The unanswered question is why we should have two separate and unequal publicly funded school systems. Or three.
For as long as I remember, there has always been competition among public schools in the United States: sports competitions, academic competitions, even marching band competitions (and probably more).
I taught for thirty years in one public school district in Southern California and during the seven years I taught one period of high school journalism class (in addition to the four English classes I taught) that produced the high school student newspaper, I took my journalism students to compete at JEA, the Journalism Education Association that is a national non-profit organization supported by the nation’s reputable media.
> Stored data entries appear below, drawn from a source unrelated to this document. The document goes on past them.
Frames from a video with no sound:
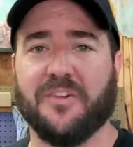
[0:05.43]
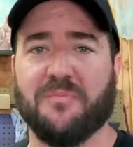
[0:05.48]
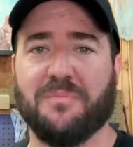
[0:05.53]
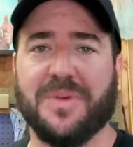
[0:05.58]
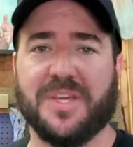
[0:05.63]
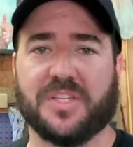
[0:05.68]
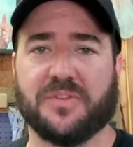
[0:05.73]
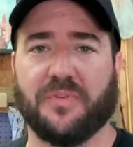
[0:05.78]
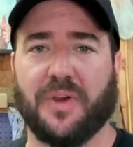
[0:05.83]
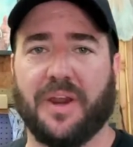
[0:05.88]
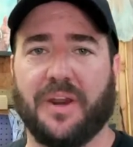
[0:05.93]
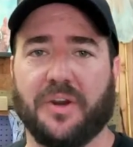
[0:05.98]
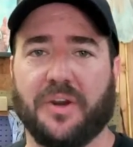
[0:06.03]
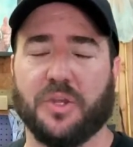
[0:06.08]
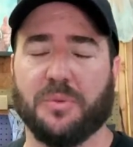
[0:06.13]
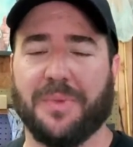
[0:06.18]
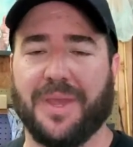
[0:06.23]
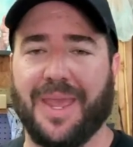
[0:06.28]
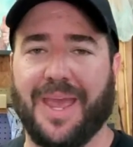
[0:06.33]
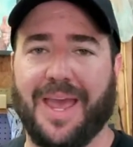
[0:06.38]
of misfire you
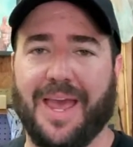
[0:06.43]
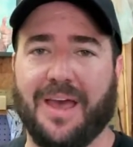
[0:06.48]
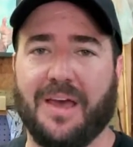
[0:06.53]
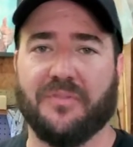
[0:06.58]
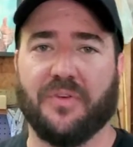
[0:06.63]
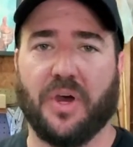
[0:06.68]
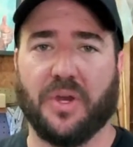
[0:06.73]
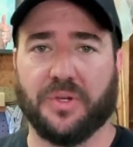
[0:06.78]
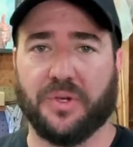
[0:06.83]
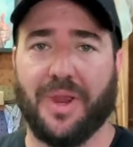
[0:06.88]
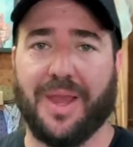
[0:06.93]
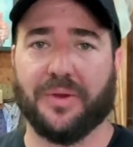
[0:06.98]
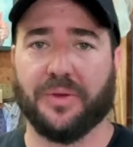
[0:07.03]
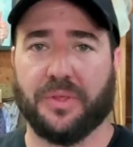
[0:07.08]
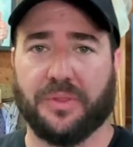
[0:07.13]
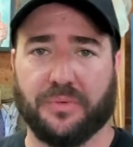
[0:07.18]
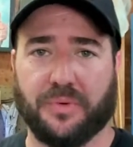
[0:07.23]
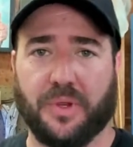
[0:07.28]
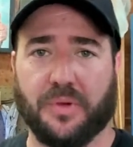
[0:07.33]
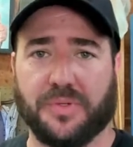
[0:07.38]
may have on your Audi
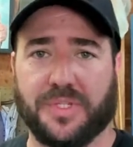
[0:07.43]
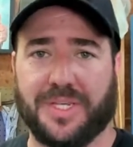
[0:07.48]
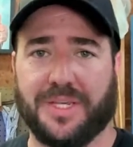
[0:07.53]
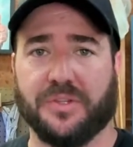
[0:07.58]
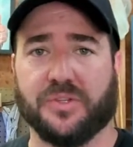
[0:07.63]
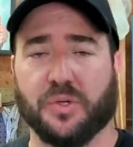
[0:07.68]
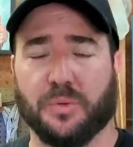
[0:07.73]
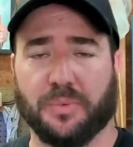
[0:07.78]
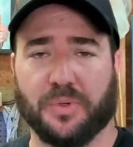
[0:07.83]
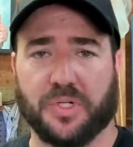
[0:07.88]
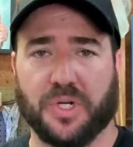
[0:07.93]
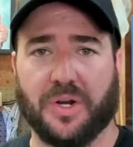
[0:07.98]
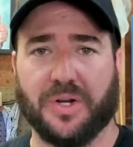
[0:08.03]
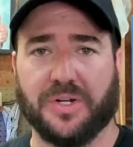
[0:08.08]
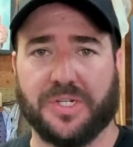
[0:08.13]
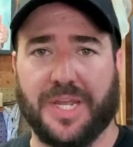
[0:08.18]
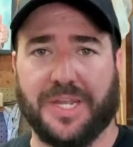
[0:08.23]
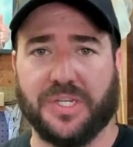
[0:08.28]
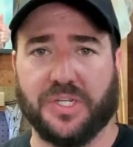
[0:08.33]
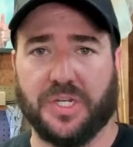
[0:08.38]
3.0T
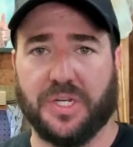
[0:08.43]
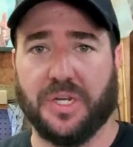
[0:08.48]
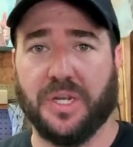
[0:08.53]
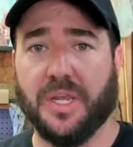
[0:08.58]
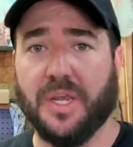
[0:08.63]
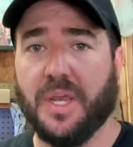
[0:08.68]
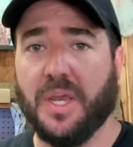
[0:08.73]
supercharged engine.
The judges for these write of competitions were editors and reporters from local major newspapers.
http://jea.org/wp/home/awards-honors/write-off-contests/
Then there was another organization that ranked student newspapers. It was called Quill and Scroll, and the high school student editors in my journalism class that produced the student paper submitted their work to be judged by this non-profit organization.
https://quillandscroll.org/news-media-evaluation/
But not high stakes rank and punish test score competitions. That horror was added after NCLB and became worse after the Pearson, Gates, Walton, ALEC, and Colemon Common Core Kleptocracy Crap came along.
Not the kind of school competition my comment (or the article) is about.
What do you think school competition should be? Don’t say school competitions should be based on test scores.
When our daughter was in a public high school, she competed in track and pole vault. She also competed in Academic Decathlon and won awards. These competitions are open to every public school that wants to attend if there are enough interested students.
Students are not forced by the state or federal government to compete. They want to compete. Mandatory high stakes rank and punish tests are not a competition. They are a crime.
I think it should be competition between schools for students and tuition monies.
I agree that the present obsession with standardized test scores is a Bad Thing. What the students (and country) need are actual education and critical thinking skills.
If private and public schools are competing for public dollars to operate, then Finland offers the perfect example and the Nordic model of social democracy has nothing to do with this.
In Finland, the same rules must apply to all publicly funded schools, public or private.
Yes, in Finland private schools may also get public money, but those private schools must follow all the same rules and regulations that apply to the REAL public schools in that country. The teachers must be just as qualified.
There cannot be two different systems. One that must be transparent and adhere to all the laws and rules, and one that is allowed to be opaque and do whatever they want.